As shown in Figure 3, embryos with decreased Spg exhibit more heart cells within each cluster, suggesting a loss of adhesion between adjacent cells within a contralateral row of cardioblasts. Since Dock4 has been shown to function upstream of Rap1 in cell adhesion (Yajnik et al. 2003), we next tested if loss of Rap1 also affects putative adhesive aspects of dv morphogenesis. Overall, weak phenotypes observed in zygotic Rap1−/− mutants were increased upon expression of dominant-negative Rap1 (UAS-Rap1N17). Rap1−/− mutants showed mild clustering defects (Figure 5G; Table 1C; Table 2C) in both early (Figure 5D) and late dv development (Figure 5D′). In addition to an increase in the number of clusters per embryo (Figure 5G; Table 1C; Table 2C), gaps in the contralateral rows (Figure 5E, arrows) were also present upon expression of UAS-Rap1N17. However, loss of Rap activity did not alter cardioblast number (Figure 5H; Table 1C; Table 2C), consistent with our results for loss of spg (Table 1F and Table 2F).

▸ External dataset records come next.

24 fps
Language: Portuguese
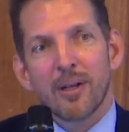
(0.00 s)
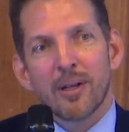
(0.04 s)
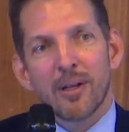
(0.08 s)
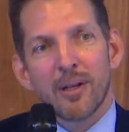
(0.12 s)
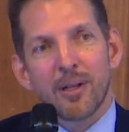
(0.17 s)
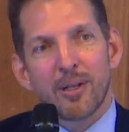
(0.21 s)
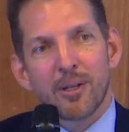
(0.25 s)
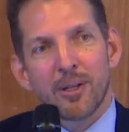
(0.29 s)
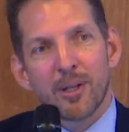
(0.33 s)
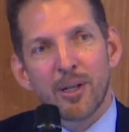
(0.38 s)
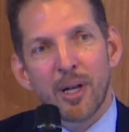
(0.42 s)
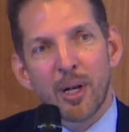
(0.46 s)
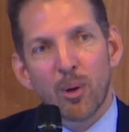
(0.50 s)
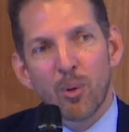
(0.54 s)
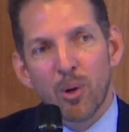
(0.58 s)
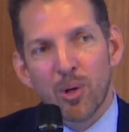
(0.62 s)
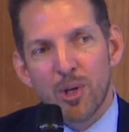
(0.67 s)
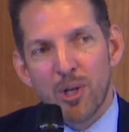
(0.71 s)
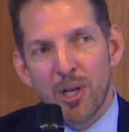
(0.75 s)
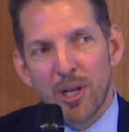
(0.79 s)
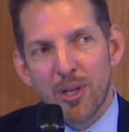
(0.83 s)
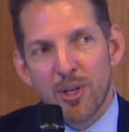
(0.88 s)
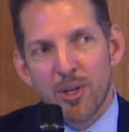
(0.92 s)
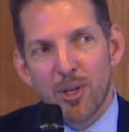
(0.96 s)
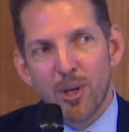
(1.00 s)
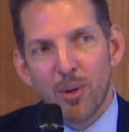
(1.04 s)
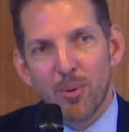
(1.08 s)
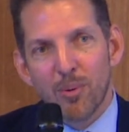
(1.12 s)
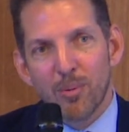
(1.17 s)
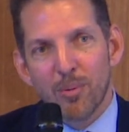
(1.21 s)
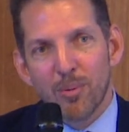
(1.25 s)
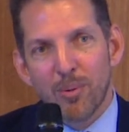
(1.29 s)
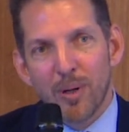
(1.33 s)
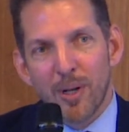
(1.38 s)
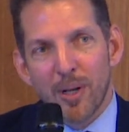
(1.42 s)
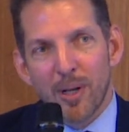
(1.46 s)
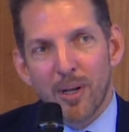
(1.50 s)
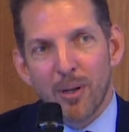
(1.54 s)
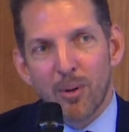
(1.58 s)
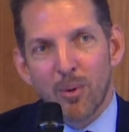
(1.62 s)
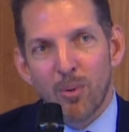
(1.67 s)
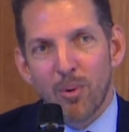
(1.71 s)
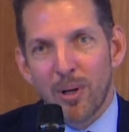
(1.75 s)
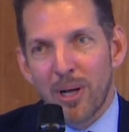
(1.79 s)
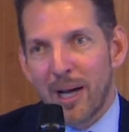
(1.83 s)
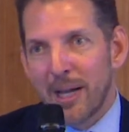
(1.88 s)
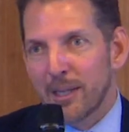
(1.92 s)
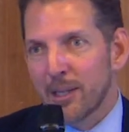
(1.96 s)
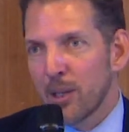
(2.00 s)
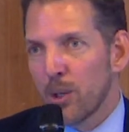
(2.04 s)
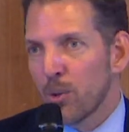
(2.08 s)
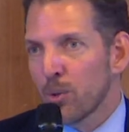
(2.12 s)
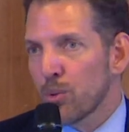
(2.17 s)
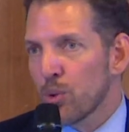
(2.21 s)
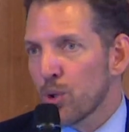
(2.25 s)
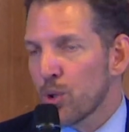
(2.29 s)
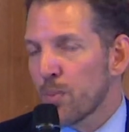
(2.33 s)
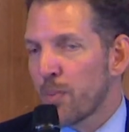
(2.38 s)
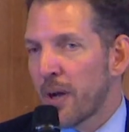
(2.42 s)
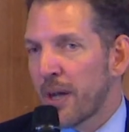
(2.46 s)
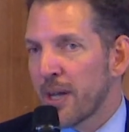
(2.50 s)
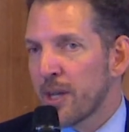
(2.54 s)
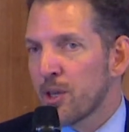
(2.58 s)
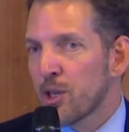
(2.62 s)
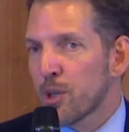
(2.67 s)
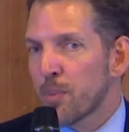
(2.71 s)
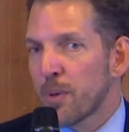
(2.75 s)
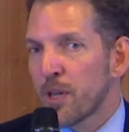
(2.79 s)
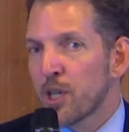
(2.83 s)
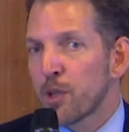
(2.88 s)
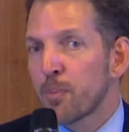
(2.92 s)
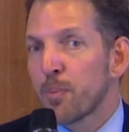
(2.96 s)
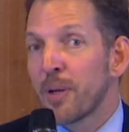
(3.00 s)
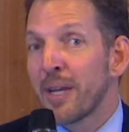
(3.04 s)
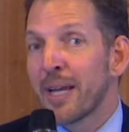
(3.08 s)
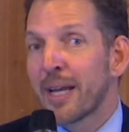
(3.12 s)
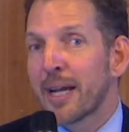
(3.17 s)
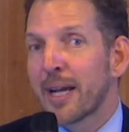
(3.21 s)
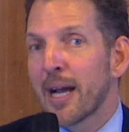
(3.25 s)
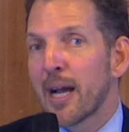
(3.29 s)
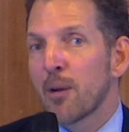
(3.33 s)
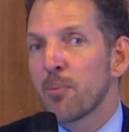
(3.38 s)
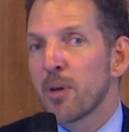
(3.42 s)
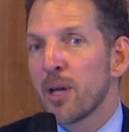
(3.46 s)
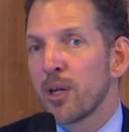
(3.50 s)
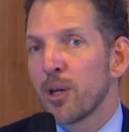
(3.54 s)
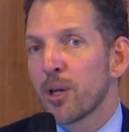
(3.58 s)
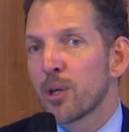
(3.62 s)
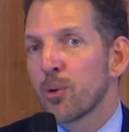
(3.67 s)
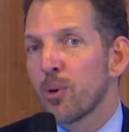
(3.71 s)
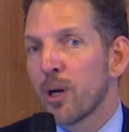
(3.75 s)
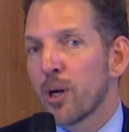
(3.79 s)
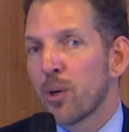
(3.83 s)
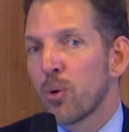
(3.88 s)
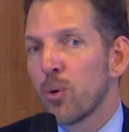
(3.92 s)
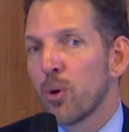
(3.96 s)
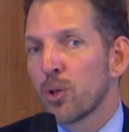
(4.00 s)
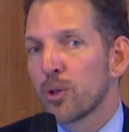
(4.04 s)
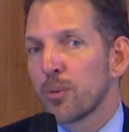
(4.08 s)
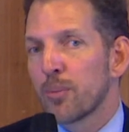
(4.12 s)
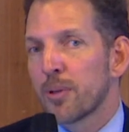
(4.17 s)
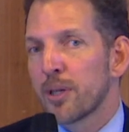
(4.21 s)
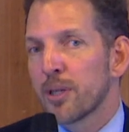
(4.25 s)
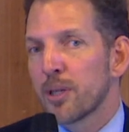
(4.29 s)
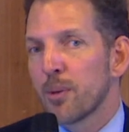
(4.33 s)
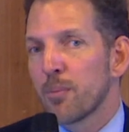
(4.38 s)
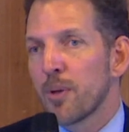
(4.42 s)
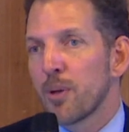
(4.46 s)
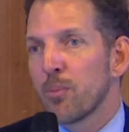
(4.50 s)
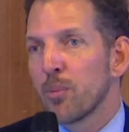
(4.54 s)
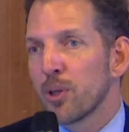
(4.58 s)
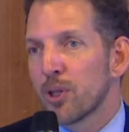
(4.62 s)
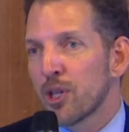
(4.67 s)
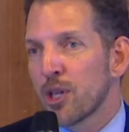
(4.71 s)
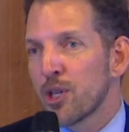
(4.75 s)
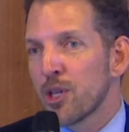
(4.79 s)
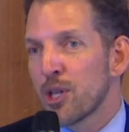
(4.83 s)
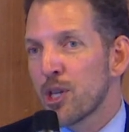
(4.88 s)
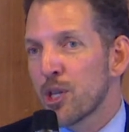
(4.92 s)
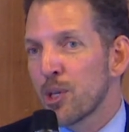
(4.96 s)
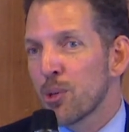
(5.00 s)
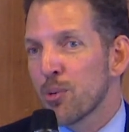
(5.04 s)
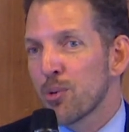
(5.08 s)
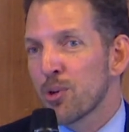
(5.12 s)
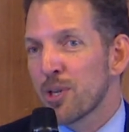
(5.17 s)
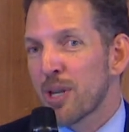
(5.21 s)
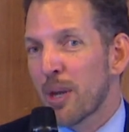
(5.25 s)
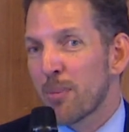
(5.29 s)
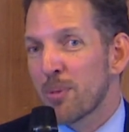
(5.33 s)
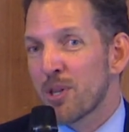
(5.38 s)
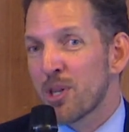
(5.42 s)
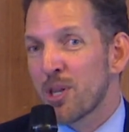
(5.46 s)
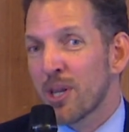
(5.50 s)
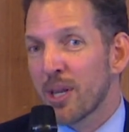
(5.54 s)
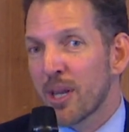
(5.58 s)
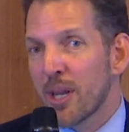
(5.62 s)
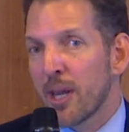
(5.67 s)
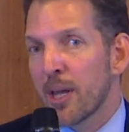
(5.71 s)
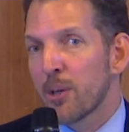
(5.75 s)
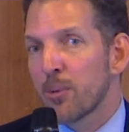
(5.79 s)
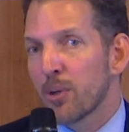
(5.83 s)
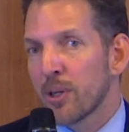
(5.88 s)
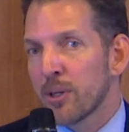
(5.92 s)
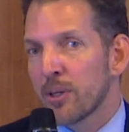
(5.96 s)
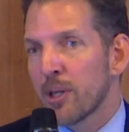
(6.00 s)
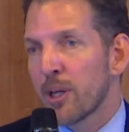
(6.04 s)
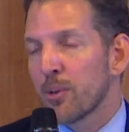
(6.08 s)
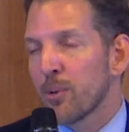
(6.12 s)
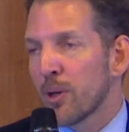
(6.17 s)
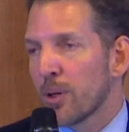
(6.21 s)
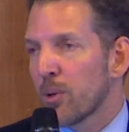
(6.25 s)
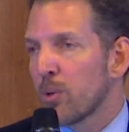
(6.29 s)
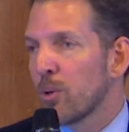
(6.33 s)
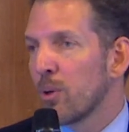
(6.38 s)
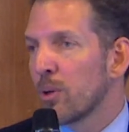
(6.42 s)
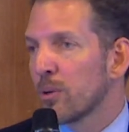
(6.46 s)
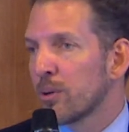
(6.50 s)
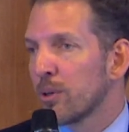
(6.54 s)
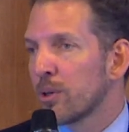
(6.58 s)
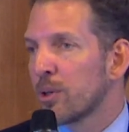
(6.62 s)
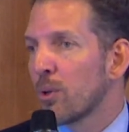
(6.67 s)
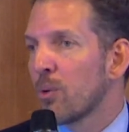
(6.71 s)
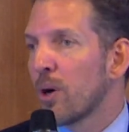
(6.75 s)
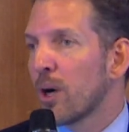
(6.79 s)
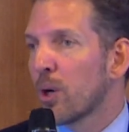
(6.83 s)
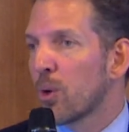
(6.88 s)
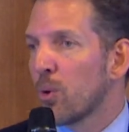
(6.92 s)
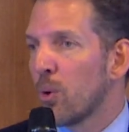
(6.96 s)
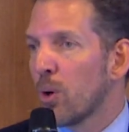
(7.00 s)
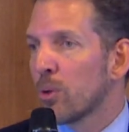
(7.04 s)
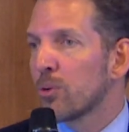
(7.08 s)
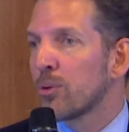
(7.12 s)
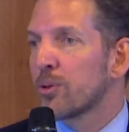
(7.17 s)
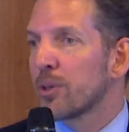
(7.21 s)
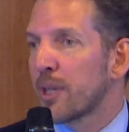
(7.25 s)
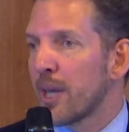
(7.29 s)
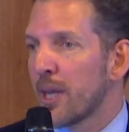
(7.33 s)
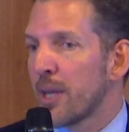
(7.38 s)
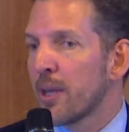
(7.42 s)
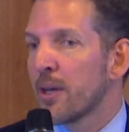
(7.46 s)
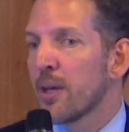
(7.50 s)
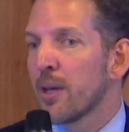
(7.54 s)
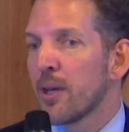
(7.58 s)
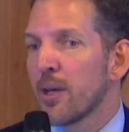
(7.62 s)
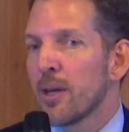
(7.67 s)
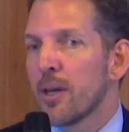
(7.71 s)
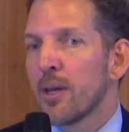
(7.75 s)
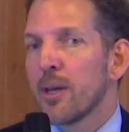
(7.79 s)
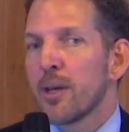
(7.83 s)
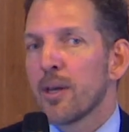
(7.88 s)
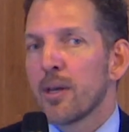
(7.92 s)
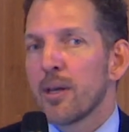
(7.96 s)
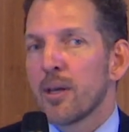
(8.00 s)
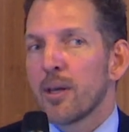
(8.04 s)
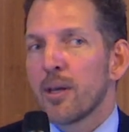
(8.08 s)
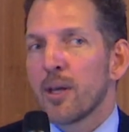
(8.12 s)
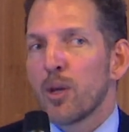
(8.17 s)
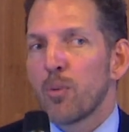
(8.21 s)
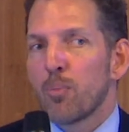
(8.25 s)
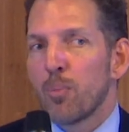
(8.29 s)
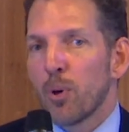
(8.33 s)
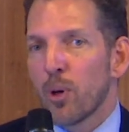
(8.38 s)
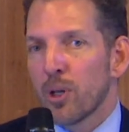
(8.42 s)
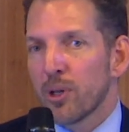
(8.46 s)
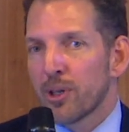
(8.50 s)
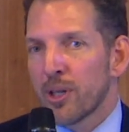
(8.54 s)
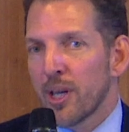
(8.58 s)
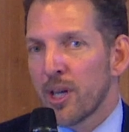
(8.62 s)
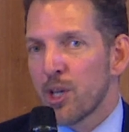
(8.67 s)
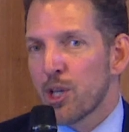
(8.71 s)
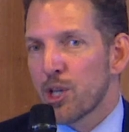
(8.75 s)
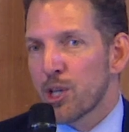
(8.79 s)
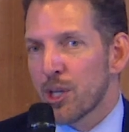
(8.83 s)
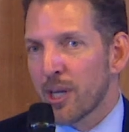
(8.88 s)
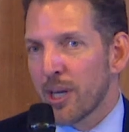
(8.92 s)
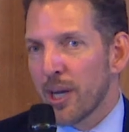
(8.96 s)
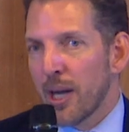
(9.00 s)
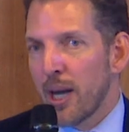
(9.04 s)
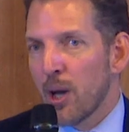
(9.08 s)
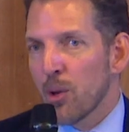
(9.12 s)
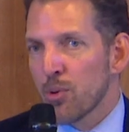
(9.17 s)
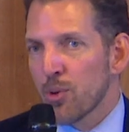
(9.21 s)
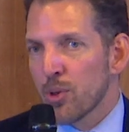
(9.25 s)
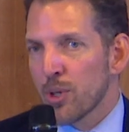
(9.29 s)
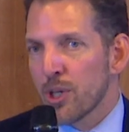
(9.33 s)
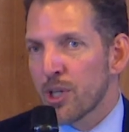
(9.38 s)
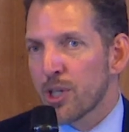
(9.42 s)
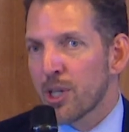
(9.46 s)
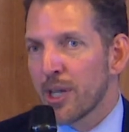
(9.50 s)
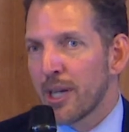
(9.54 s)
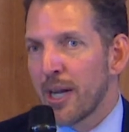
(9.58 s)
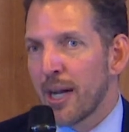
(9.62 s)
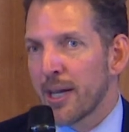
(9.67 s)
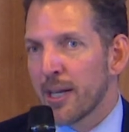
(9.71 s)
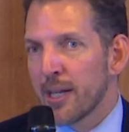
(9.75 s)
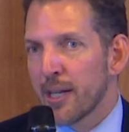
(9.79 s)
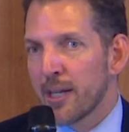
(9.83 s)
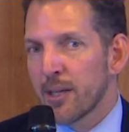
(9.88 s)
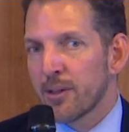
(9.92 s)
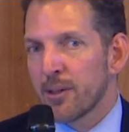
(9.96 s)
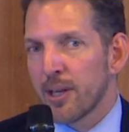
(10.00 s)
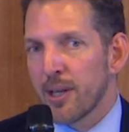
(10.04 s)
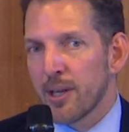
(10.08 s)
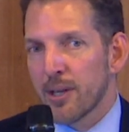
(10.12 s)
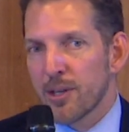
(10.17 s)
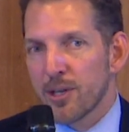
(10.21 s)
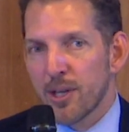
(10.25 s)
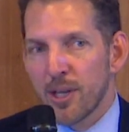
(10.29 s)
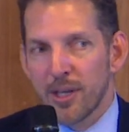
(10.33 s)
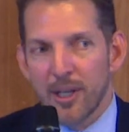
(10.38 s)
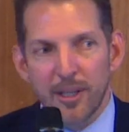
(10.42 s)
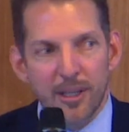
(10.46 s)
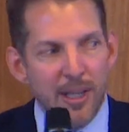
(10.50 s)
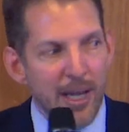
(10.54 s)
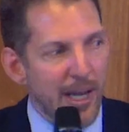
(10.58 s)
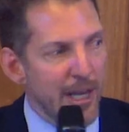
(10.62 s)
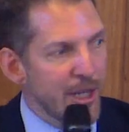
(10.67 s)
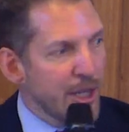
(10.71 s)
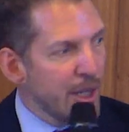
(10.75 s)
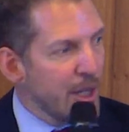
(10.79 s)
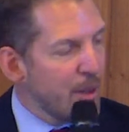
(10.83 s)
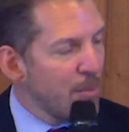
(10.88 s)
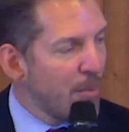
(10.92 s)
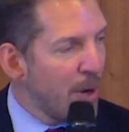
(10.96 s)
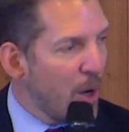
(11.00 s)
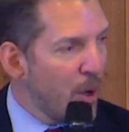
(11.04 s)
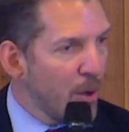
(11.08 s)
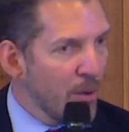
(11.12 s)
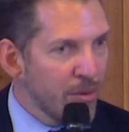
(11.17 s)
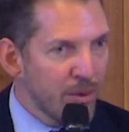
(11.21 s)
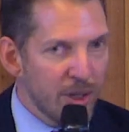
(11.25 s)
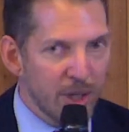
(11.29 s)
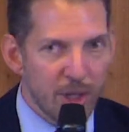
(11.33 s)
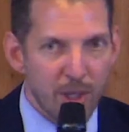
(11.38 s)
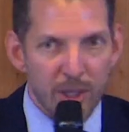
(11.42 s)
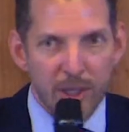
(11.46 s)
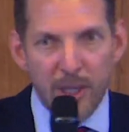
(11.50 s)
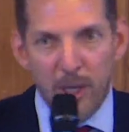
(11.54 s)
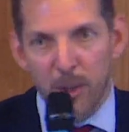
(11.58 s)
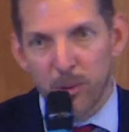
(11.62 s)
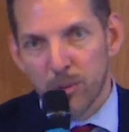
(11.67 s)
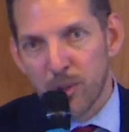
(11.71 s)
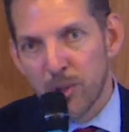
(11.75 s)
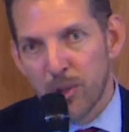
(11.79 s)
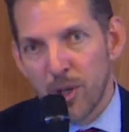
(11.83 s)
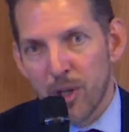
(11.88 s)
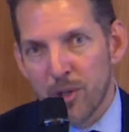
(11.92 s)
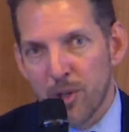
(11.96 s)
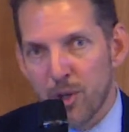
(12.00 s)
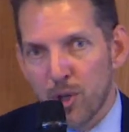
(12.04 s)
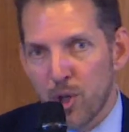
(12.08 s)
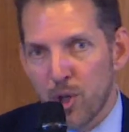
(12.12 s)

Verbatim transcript: de negociação com cada um dos países para explicar melhor o acordo, porque também muita gente não sabe sequer o que está no acordo. Então, o acordo tem importantes cláusulas que garantem a sanidade animal e vegetal das nossas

Removal of the putative Spg–Elmo GEF complex was performed by examining embryos doubly mutant for both spg and elmo. This genotype also resulted in large cardioblast clusters, reminiscent of that seen in UAS-spgIR13 knockdown embryos (Figure 5, F and F′; Table 1C; Table 2C). Patterning of the dv was most affected in elmo−/−; spg−/− mutants, where cardioblasts in a portion of stage 13 embryos exhibited a “star” phenotype. The significance of this is unclear, but suggests that either the Spg–Elmo complex has addition roles in embryo development and this could be a secondary effect or that the dv is being pulled away from the central midline. Since Spg is expressed in the alary muscles (Figure S1), which are normally required for relative positioning of the dv, a third possibility is that reduction of Spg in these muscles alters the ability of the heart tube to keep its normal location. Our data clearly demonstrate a role for both Rac and Rap1 in dv morphogenesis, although the biological outputs of each GTPase differentially affect cardioblast patterning.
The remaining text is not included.